BAP


München. Weltstadt mit Herz. Ha! Zwecks Promotion ihres neuen Albums ‚Amerika‘ hatten BAP einen Sonderzug gechartert, um die Platte in bundesdeutschen Bahnhöfen live vorzustellen. Natürlich auch in München. Indes: „Die Veranstaltung kann nicht stattfinden, da die Sicherheit der Fans nicht gewährleistet ist“, so das örtliche Kreisverwaltungsreferat. Was überall im Land reibungslos über die improvisierte Waggonbühne ging, darf einzig in der bayerischen Landeshauptstadt nicht stattfinden. Statt dessen ein martialisch uniformiertes und schwer bewaffnetes Empfangskomitee der bajuwarischen Art – Bundesgrenzschutz, bekanntlich nicht eben diskussionsfreudige Zeitgenossen. Trotz der fast 500 Menschen, die sich am abgesperrten Gleis drängen, bleibt der BGS hart. Denn: Mit dem pünktlich um 13.55 Uhr einfahrenden ‚Gesellschafts-Sonderzug‘ ist Gefahr „im Ver-Zug“ – Chaos, Rock’n’Roll, Anarchie und Wahnsinn drohen! BAP bleibt nichts anderes übrig, als die neue Single ‚Nix Wie Bessher‘ und den Oldie ‚Verdamp Lang Her‘ akustisch zu spielen. Die Menge singt lauthals mit, der bayerische Mensch feiert eben gerne – wenn’s sein muß, auch unter Polizeischutz. Anschließend, als Entschädigung, eine ausgiebige Autogrammstunde.

Währenddessen drückt der Vertreter der Plattenfirma dem ME/S-Reporter einen Paß für den Sonderzug in die Hand: „Jungs, das ist doch Mist hier, ihr müßt mitkommen nach Nürnberg.“ Der ME/S-Reporter ist ein flexibler Mensch, sein Fotograf hat ebenfalls nichts besseres vor, ein Anruf beim Chefredakteur ergibt grünes Licht, und wenige Minuten später finden wir uns im blaulackierten, mit BAP-Logo beklebten Bummelzug wieder. Und da wimmelt es von TV-Teams und Pressemenschen – alle wie immer schrecklich wichtig. Niedecken und Gitarrist Klaus Heuser halten Hof im ehemaligen Salonwagen des Genossen Honecker selig und absolvieren mit stoischer Gelassenheit ihre Interviews. Derweil werden in den anderen Waggons die ersten Bierbüchsen geleert. Die restlichen BAPs plaudern dort mit alten Bekannten, bevor die komplette Band fürs Fernsehen einen kurzen Akustik-Gig, untermalt vom Rumpeln des im VEB Waggonbau Bautzen hergestellten Schienengefährtes, spielt.

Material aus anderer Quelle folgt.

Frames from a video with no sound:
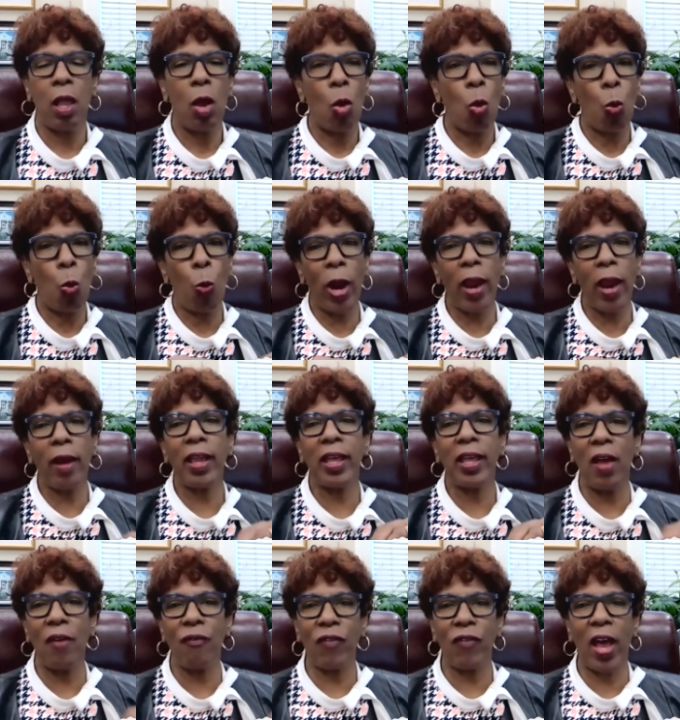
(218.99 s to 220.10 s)
where can
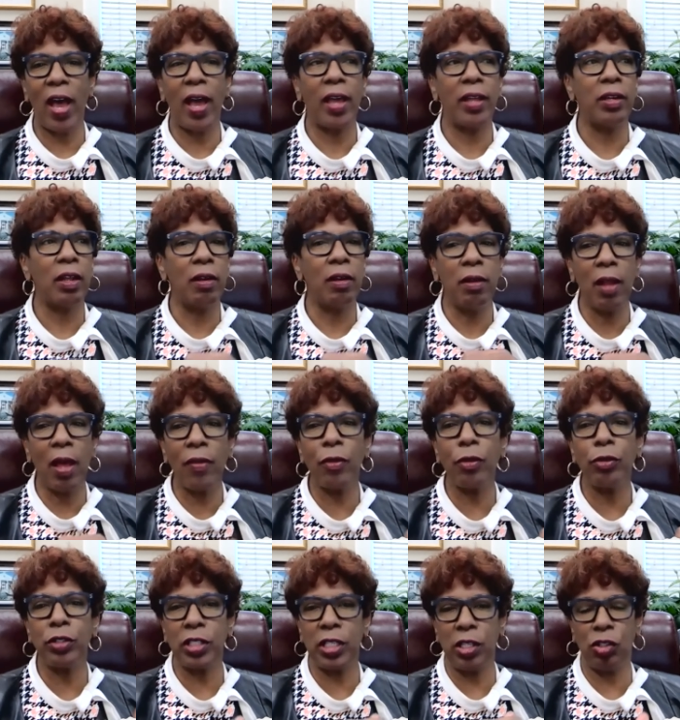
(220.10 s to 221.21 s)
I find another
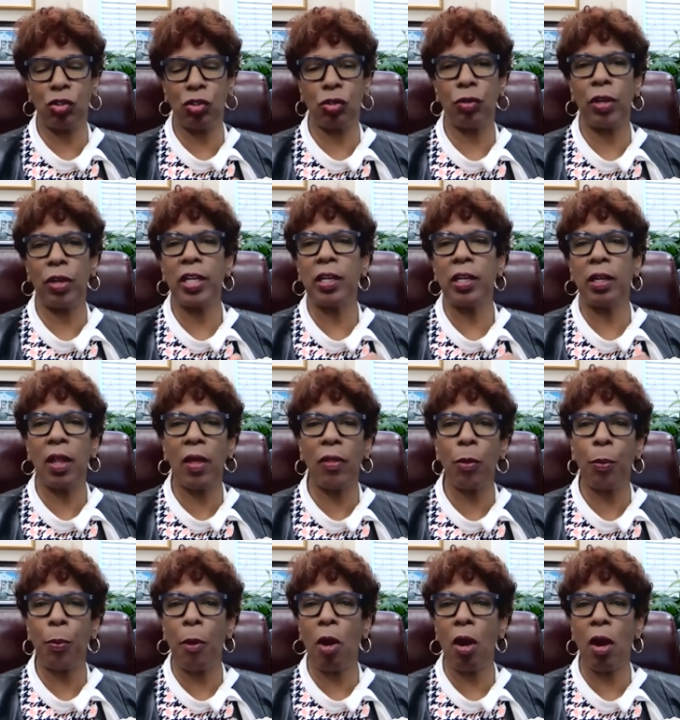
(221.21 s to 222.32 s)
teacher in another
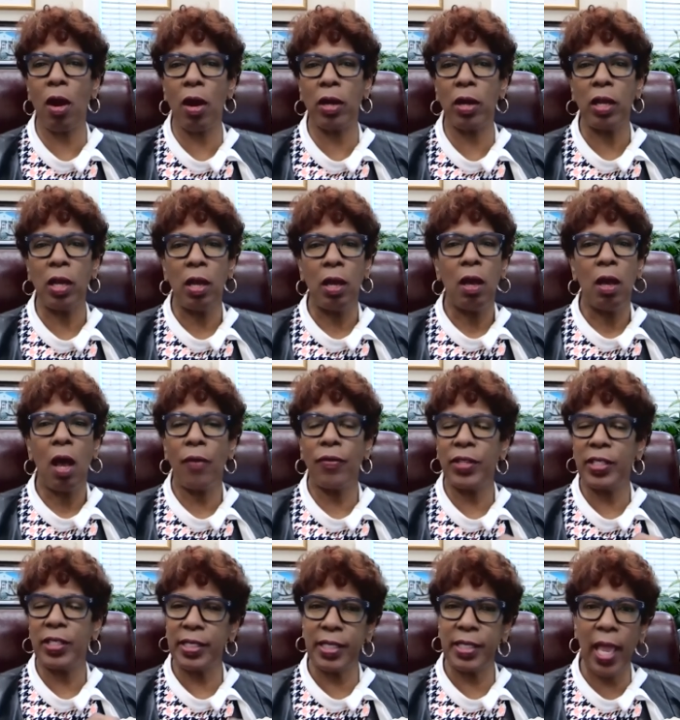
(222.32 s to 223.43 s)
part of the
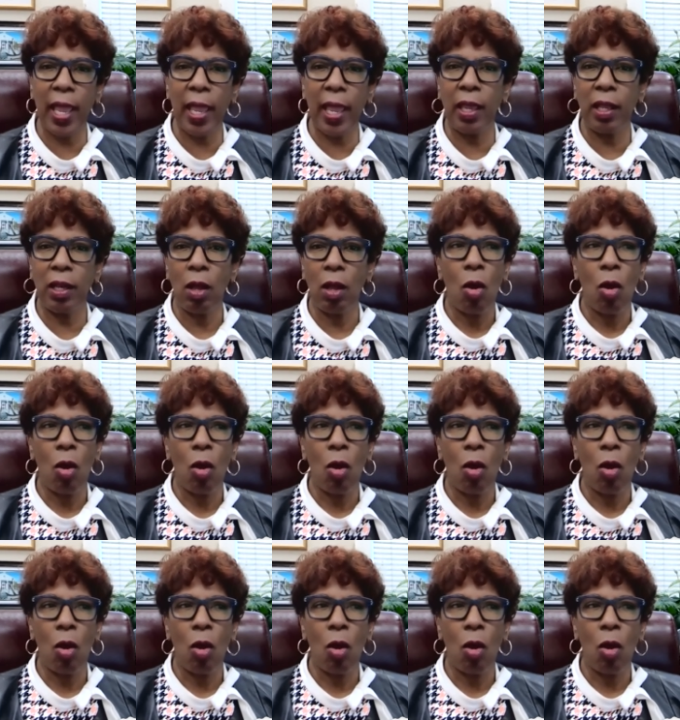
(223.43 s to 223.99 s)
state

Mit den ersten Außenbezirken von Nürnberg steigt die Spannung – in wenigen Minuten wird der BAP-Sonderzug in den Bahnhof der Frankenmetropole einrollen. Bevor noch irgendetwas vom Bahnsteig zu sehen ist, dringt schon der Jubel der Nürnberger Fans in den Zug. ‚Wolfgang‘-Sprechchöre, als die quietschenden Bremsen das Erreichen von Gleis 1 b verkünden. Kaum zehn Meter Platz sind es bis zur gegenüberliegenden Wand des Bahnhofsgebäudes. Der Bahnsteig ist rammelvoll mit Fans. Die Roadies entfernen mit geübtem Griff die Verkleidung des von den P.A.-Waggons umrahmten Bühnenwagens. Ein straff gespanntes Seil schafft eine schmale Gasse für die Fotografen. Niedecken begrüßt die Fans, und los geht’s mit ‚Silver Un Jold‘, gefolgt von ‚Amok‘, ‚Sach, Wat Ess Bloss Passiert‘ und ‚Niemohls Verstonn‘. Augenblicklich rockt der ganze Bahnhofdie Musiker strahlen, die Fans singen und tanzen. Die kleine Tjalda überreicht dem lachenden BAP-Boß „wirklich wichtige“ Post. Umjubelte Höhepunkte des 4ominütigen Gigs: ‚Nix Wie Bessher‘ und, natürlich, ‚Verdamp Lang Her‘. Ein Wort noch zum unter nicht ganz einfachen Umständen fabrizierten Sound auf Gleis 1 b: formidabel. Fazit: Die ‚D’r Zoch kütt‘-Tour ist eine feine Sache. Und Münchens Kreisverwaltungsreferat, so scheint’s, ein armseliger Haufen ignoranter Sesselpupser.